Nie każda decyzja podwładnych to problem. Tylko takie związane z ich pracą, o ile się ją nadzoruje, a sama czynność jest możliwa do przewidzenia, prawdopodobna. Za wiele czynów odpowiada tylko i wyłącznie winowajca.
@agronomista nie, odpowiadasz za zakres autonomii jaki dostali - czyli mowisz im, ze w tym i tym zakresie "klepiesz" ich decyzje bez konsultacji. I za ten zakres autonomii odpowiadasz, bo ty go wyznaczasz. Mozesz tez ewentualnie odpowiadac za zatrudnienie i przedluzenie umowy osobie, ktora sie ewidentnie do tej pracy nie nadaje
Mój ulubieniec ynteligent :D jak zwykle monotematycznie. Miałem napisać, że bzdurą jest to co piszesz, ale mnie kilka osób ubiegło:)
Znajdź sobie jakieś ciekawsze hobby, bo męczysz strasznie bułę swoimi głębokimi przemyśleniami o religii.
@okiem_inteligenta
Jestem majstrem na stoczni i odpowiadam za decyzję swoich pracowników.
Dzieci też możesz nauczyć odpowiedzialności, ale jeżeli coś odwalą to będziesz za to odpowiadał prawnie. Dlatego nie zgadzam się z tym demotem.
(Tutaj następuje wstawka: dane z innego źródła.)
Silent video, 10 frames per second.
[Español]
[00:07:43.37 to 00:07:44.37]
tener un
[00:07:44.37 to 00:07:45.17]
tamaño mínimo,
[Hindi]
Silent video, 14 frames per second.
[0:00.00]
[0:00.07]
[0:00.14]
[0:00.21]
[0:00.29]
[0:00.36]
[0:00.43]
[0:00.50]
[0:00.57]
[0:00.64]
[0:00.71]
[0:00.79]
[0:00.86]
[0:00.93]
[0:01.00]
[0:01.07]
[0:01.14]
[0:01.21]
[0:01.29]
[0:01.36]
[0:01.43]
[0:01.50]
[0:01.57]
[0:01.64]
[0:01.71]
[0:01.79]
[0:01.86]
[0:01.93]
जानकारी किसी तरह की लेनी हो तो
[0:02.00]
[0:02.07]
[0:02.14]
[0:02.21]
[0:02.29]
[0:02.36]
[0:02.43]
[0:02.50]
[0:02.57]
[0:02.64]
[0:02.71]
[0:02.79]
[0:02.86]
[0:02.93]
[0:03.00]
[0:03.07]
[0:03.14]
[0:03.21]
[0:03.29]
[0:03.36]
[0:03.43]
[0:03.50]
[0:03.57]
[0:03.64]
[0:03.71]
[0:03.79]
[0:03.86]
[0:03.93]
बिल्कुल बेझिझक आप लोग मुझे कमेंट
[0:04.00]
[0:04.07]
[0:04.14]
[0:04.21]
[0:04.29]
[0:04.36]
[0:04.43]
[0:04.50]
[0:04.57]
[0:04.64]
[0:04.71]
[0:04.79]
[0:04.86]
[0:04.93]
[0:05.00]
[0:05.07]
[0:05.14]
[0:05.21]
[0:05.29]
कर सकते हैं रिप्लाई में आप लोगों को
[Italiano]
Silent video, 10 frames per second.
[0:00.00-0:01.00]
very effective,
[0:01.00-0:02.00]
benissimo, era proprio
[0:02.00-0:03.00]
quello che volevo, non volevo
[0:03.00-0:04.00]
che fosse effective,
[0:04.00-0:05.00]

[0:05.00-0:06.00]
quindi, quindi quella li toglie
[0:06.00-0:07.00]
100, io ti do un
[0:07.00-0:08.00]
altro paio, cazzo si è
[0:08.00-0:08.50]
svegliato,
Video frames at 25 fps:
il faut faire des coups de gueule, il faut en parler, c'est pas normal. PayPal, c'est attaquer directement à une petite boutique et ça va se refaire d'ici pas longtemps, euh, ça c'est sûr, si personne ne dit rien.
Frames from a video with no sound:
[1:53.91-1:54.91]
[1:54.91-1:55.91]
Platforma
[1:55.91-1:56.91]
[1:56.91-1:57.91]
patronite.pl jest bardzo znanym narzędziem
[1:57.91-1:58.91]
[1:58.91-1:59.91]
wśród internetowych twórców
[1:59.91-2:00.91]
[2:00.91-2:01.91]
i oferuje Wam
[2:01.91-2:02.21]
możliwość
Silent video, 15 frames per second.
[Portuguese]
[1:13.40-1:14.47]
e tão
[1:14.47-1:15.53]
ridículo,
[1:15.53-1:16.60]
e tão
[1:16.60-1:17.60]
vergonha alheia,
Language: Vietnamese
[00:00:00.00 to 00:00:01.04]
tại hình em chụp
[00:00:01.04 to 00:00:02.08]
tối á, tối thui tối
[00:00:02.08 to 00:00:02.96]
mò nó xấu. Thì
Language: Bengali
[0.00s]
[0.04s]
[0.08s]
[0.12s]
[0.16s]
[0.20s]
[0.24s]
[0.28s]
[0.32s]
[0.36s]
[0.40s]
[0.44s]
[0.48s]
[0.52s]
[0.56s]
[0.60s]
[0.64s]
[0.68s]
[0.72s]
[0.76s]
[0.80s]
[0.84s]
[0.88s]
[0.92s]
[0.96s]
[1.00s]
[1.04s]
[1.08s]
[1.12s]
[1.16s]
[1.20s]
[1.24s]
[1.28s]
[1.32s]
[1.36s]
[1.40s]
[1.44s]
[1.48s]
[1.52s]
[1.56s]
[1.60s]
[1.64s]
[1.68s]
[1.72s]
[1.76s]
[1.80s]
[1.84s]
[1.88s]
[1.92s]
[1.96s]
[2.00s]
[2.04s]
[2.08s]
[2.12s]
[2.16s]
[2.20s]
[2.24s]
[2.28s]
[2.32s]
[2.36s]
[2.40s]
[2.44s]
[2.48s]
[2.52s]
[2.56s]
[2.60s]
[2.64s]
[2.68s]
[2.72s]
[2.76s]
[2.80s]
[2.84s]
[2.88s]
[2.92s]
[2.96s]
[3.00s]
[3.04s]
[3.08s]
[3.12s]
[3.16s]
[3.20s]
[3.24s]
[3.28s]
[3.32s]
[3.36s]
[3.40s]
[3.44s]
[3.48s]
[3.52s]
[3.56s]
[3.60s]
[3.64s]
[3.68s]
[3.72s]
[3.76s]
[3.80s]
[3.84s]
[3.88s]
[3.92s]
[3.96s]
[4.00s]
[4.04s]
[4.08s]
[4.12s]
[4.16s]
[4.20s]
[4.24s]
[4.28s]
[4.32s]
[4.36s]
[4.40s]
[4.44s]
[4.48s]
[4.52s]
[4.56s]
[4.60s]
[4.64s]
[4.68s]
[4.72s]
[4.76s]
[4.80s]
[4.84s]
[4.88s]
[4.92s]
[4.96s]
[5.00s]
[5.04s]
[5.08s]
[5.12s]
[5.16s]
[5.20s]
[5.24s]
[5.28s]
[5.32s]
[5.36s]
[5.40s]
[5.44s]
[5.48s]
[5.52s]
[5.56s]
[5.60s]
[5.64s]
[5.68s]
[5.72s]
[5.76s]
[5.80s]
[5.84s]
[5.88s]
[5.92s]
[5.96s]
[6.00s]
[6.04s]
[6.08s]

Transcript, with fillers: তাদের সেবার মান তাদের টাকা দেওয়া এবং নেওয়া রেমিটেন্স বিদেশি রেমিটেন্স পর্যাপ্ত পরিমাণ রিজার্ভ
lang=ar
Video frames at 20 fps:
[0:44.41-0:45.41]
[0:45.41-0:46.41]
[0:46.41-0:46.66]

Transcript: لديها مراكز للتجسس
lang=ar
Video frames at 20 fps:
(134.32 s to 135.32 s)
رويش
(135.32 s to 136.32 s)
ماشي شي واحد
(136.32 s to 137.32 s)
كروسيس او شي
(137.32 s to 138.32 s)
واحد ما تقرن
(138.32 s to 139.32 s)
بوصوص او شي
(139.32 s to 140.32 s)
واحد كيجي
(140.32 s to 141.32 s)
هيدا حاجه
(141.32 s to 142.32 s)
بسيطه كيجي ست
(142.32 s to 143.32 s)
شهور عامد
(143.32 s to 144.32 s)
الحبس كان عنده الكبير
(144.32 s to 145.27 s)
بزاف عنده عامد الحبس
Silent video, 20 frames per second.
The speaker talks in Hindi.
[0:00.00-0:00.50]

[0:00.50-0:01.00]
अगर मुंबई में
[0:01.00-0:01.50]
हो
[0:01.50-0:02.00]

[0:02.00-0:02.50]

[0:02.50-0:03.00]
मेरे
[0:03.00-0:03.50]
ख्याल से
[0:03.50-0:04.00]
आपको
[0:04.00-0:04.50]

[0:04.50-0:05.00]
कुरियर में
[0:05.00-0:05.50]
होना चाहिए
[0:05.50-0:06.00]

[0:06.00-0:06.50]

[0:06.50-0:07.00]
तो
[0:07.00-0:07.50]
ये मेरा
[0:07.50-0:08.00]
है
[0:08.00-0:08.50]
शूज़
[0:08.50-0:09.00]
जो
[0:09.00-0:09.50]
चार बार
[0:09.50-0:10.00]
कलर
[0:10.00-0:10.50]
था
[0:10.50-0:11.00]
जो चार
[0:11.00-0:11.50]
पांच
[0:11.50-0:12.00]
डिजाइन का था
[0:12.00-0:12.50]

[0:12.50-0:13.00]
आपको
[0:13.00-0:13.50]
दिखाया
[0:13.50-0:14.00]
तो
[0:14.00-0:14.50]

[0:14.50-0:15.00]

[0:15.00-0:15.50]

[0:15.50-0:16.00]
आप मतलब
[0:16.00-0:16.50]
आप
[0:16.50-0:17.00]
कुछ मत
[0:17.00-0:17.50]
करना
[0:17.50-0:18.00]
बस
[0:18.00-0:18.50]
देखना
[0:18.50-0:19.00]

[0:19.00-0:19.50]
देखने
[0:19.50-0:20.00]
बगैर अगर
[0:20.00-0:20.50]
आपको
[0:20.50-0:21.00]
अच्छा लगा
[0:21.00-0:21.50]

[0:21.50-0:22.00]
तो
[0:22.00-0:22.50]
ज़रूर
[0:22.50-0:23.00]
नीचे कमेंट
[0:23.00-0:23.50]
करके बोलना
@Kunta_Kinte Zgadzam się z Tobą. Majster odpowiada za decyzje swoich podwładnych. I te złe i te dobre. Przykład: majster na budowie, trzeba zrobić szalunek stropu. Pracownicy (jego podwładni) dostali wytyczne ale z uwzględnieniem terminów i oszczędnosci (nakaz inwestora)... I zrobili szybko i na od...ol i zaszalowali na "sierzanta". W trakcie lania betonu, strop się zawalił... Zginął jeden z pracowników. Po wielu miesiącach śledztwa, super adwokatacj, nikt nie dostał po 4 literach, oprócz majstra - 2 lata w zawieszeniu, zwrot kosztów, itd.... Żaden z pracowników niedołożyl się do kar finansowych majstra. Drugi przykład: Jest kierownik sklepu, ma podwładnych (pracowników) i musi zwiększyć sprzedaż. Daje wytyczne pracownikom, robi promocje, itd. obroty (i automatycznie zysk) zwiększyły sie w ciągu miesiąca o 50% i utrzymują sie przez poł roku. Kierownik dostał od właściciela sklepu premie 5 tys. zł. Co zrobił? Podzielił premie pomiedzy swoich podwładnych i złożył wniosek do własciciela o to, aby premie dostawali rowniez jego podwładni. Szefo sie zgodził, oczywiscie nie kazdy dostał 5 tys. lecz kazdy po tauzenie. Oba przykłady odpowiedzialnosci za swoich podwładnych i za złe i za dibre decyzje (w drugim przypadku kiero okazał się bardzo uczciwym człowiekiem). Zdarzenia prawdziwe.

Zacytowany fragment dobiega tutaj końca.